Je ne le savais même pas ! Tu sais, lorsque j’ai enregistré cette chanson, personne n’a sauté au plafond, du style : « Oh ! Cela pourrait faire un excellent single ! » À mon retour en Australie, fin 1989, j’ai vu Amanda Brown. Les Go-Betweens s’étaient séparés : elle m’a proposé de donner quelques concerts ensemble et m’a presque ordonné de jouer Mr Somewhere. Deux mois après, j’ai rencontré Steve Kilbey des Church qui m’a avoué vouloir faire une reprise de Mr Somewhere ! Et puis, six mois plus tard, il m’a rappelé pour me dire qu’il abandonnait l’idée car This Mortal Coil l’avait devancé. Tout à coup, 1990 et 1991 sont devenues « les années Mr Somewhere » ! Mais j’ai été quelque peu déçu par cette version. Caroline Crawley est une superbe chanteuse, mais lorsque j’ai entendu la reprise, j’ai eu l’impression qu’elle lisait le texte, comme si quelqu’un lui avait dit : « Nous avons enregistré la musique, tiens, voilà les paroles. Et surtout, n’écoute pas l’original, elle pourrait t’influencer… » J’étais d’autant plus déçu que pour moi, This Mortal Coil, c’était Liz Fraser interprétant Tim Buckley, quelque chose d’aussi beau que les… Walker Brothers. (Sourire.)
Aimerais-tu écrire des chansons pour d’autres artistes ?
Lorsque je vivais à Londres, je n’avais pas un sou en poche, j’habitais chez Ben Watt et Tracey Thorn d’Everything But The Girl… Comme ils avaient tout l’équipement nécessaire, je m’amusais à enregistrer des chansons, plutôt électro-pop. Lorsque Ben les écoutait, il était persuadé que je devais les proposer à… Kylie Minogue ! Ils étaient si cheap, la production était atroce. Dommage car j’aime bien Kylie… Dans les années 1990, elle a au moins réalisé trois singles pop parfaits. Je reprenais Better The Devil You Know sur scène, avec Amanda : elle ne comprenait pas pourquoi je la forçais à jouer cette horreur. Moi j’ai toujours trouvé cette chanson excellente…
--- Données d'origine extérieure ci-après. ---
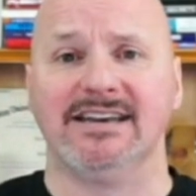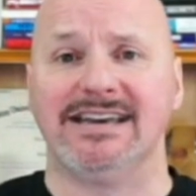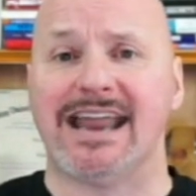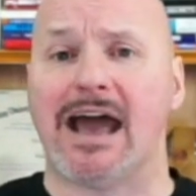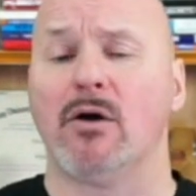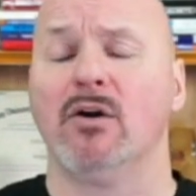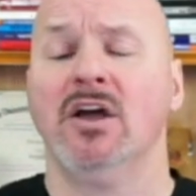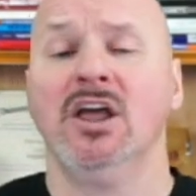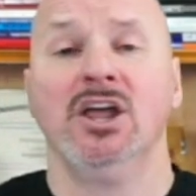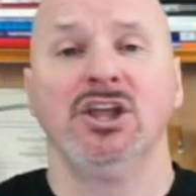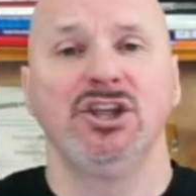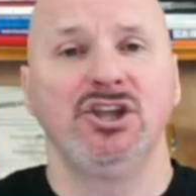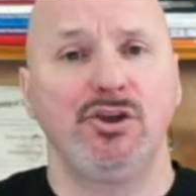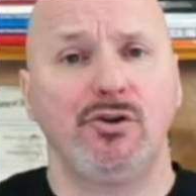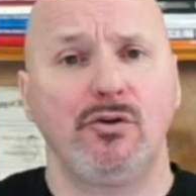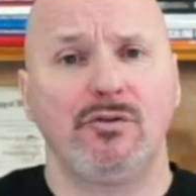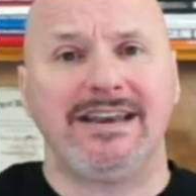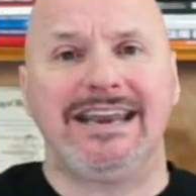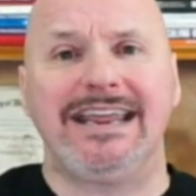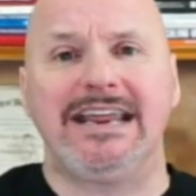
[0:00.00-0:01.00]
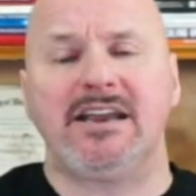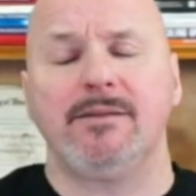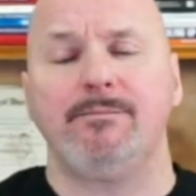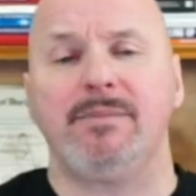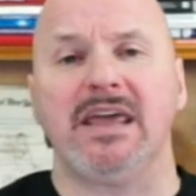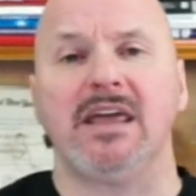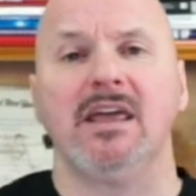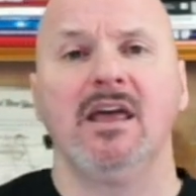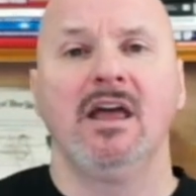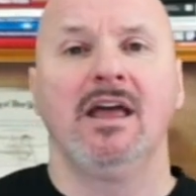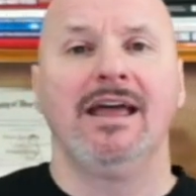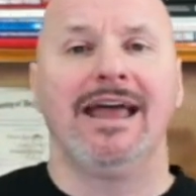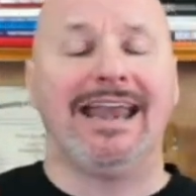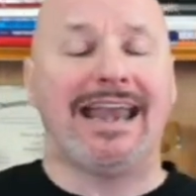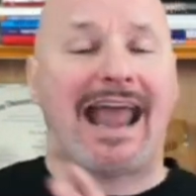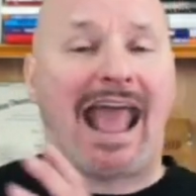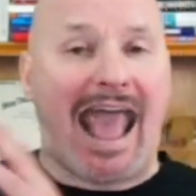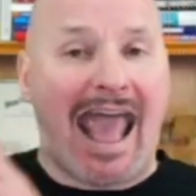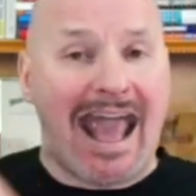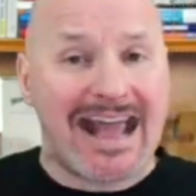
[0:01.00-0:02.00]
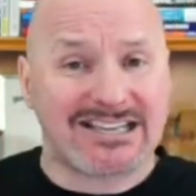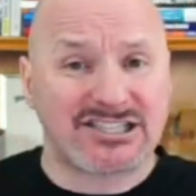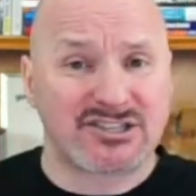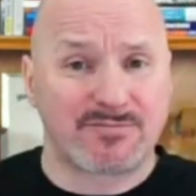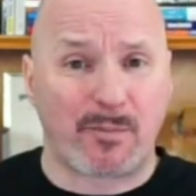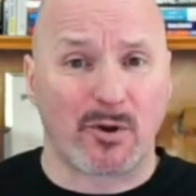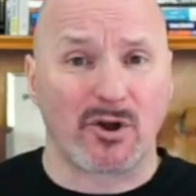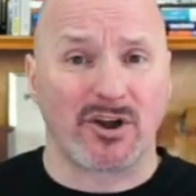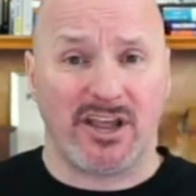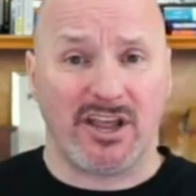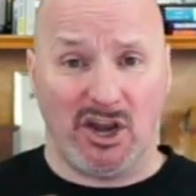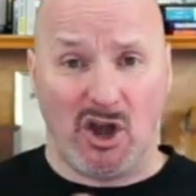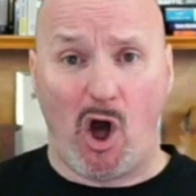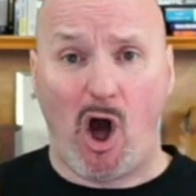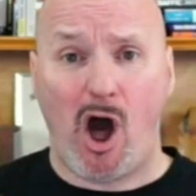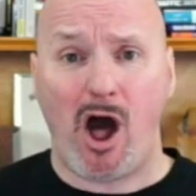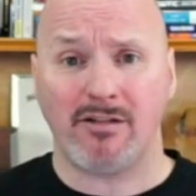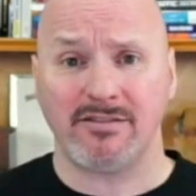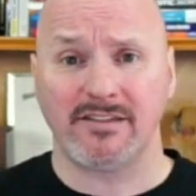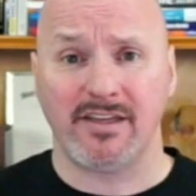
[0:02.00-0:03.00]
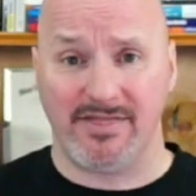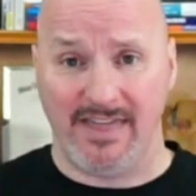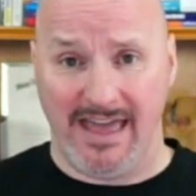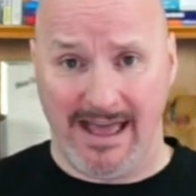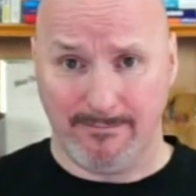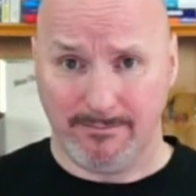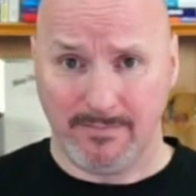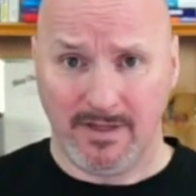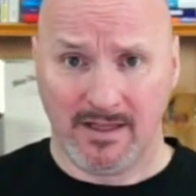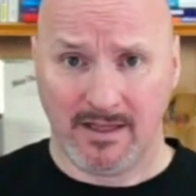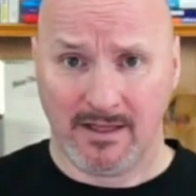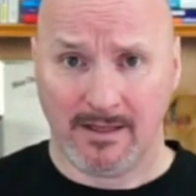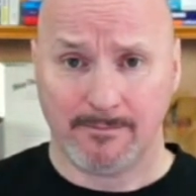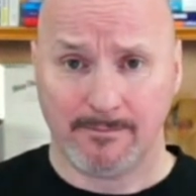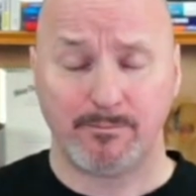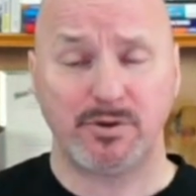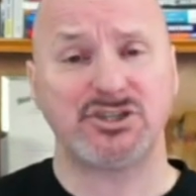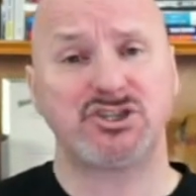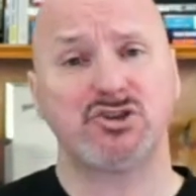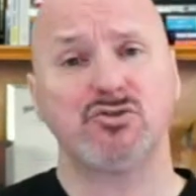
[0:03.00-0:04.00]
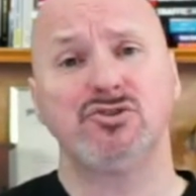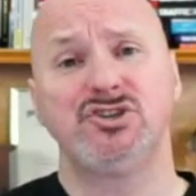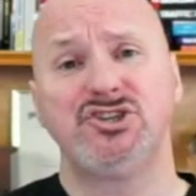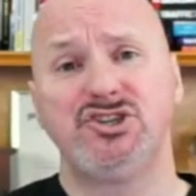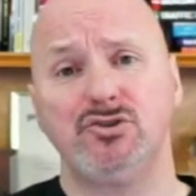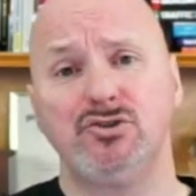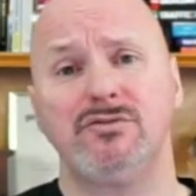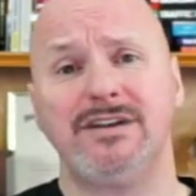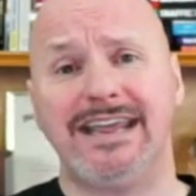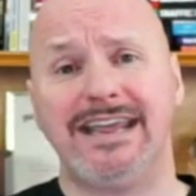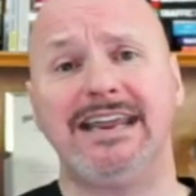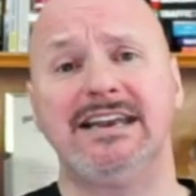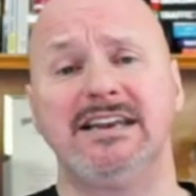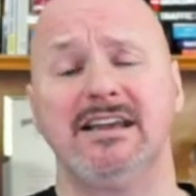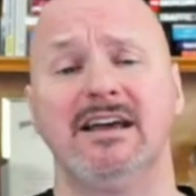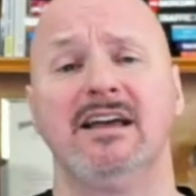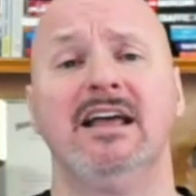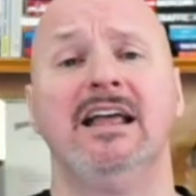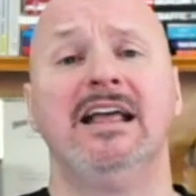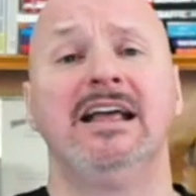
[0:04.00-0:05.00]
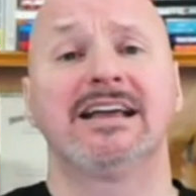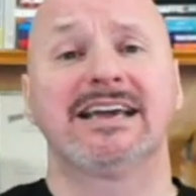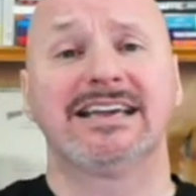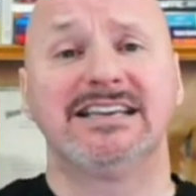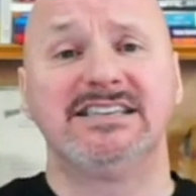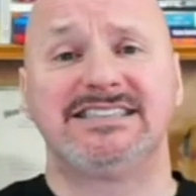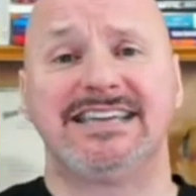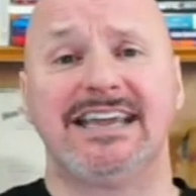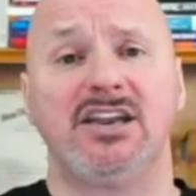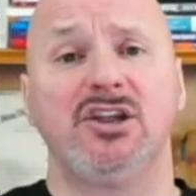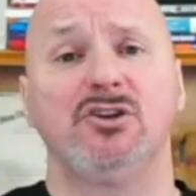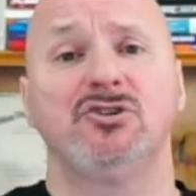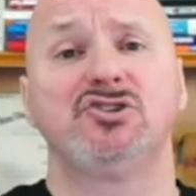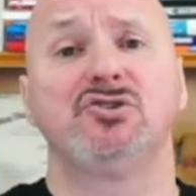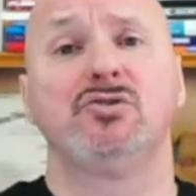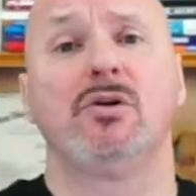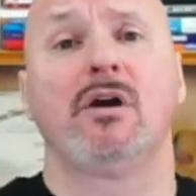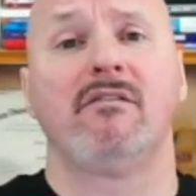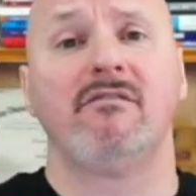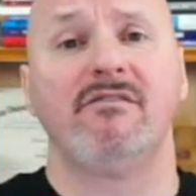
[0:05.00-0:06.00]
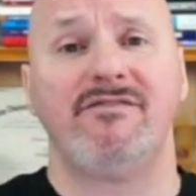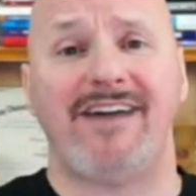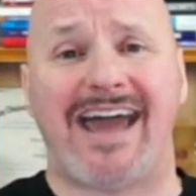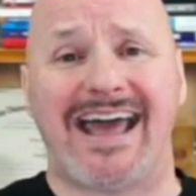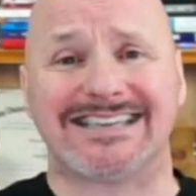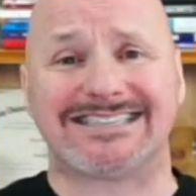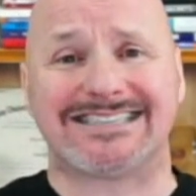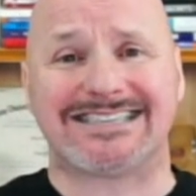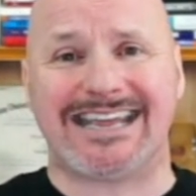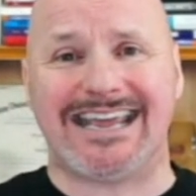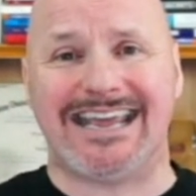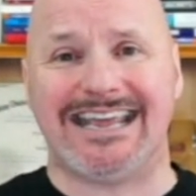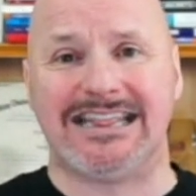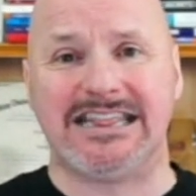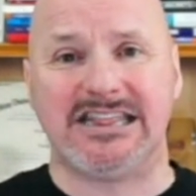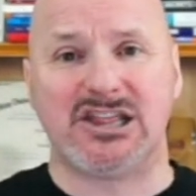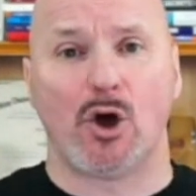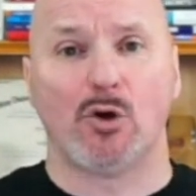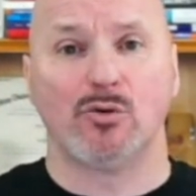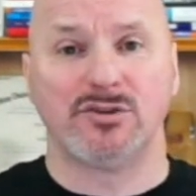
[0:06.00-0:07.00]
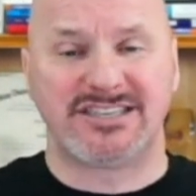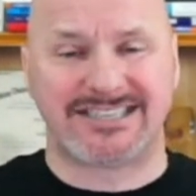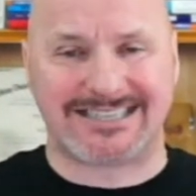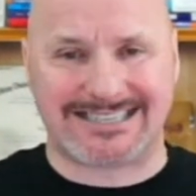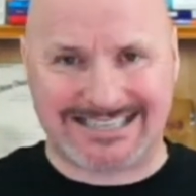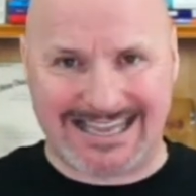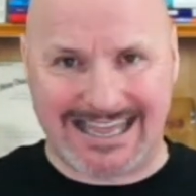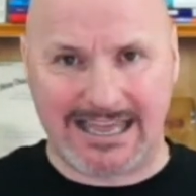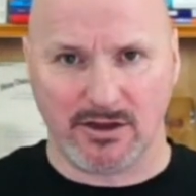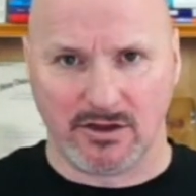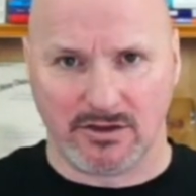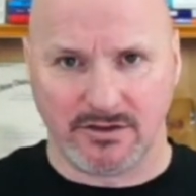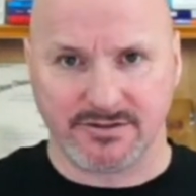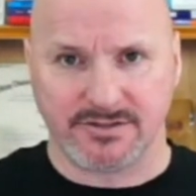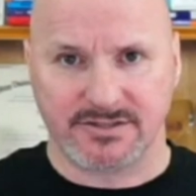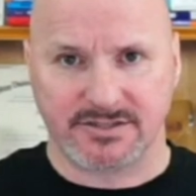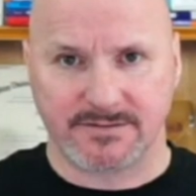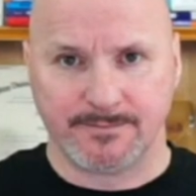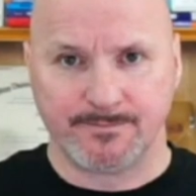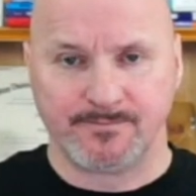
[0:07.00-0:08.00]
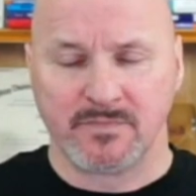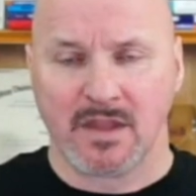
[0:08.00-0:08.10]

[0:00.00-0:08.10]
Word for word: Now, you don't need to be an expert at all of them, but you do need to continue to invest in those skills.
On parle d’un nouvel album des Apartments pour bientôt…
Effectivement, il devrait sortir, sur Hot, le nouveau label de Ed. Il s’intitule A Life Full Of Farewells. J’en suis vraiment très satisfait pour une fois, je le trouve très… cohérent. J une sais pas encore s’il sortira en France puisque le label de la FNAC vient de disparaître. De toute façon, l’histoire ne cesse de se répéter : Rough Trade a commencé à avoir des problèmes en 1985, la maison de disques australienne qui a sorti Drift a fermé ses portes… Je dois porter la guigne !
Que penses-tu du fait que les Apartments soient considérés comme un groupe culte ?
Pourquoi pas, après tout ? J’ai commencé à écrire des chansons à 12 ans, j’ai fait mon premier groupe à 15 ans et depuis, je n’ai jamais arrêté… Lorsque je compose, j’ai toujours assez confiance pour penser que des gens devraient écouter ces chansons. Et je suis toujours aussi fier que certaines personnes, aussi peu nombreuses soient-elles, les aiment à ce point. C’est un sentiment extraordinaire.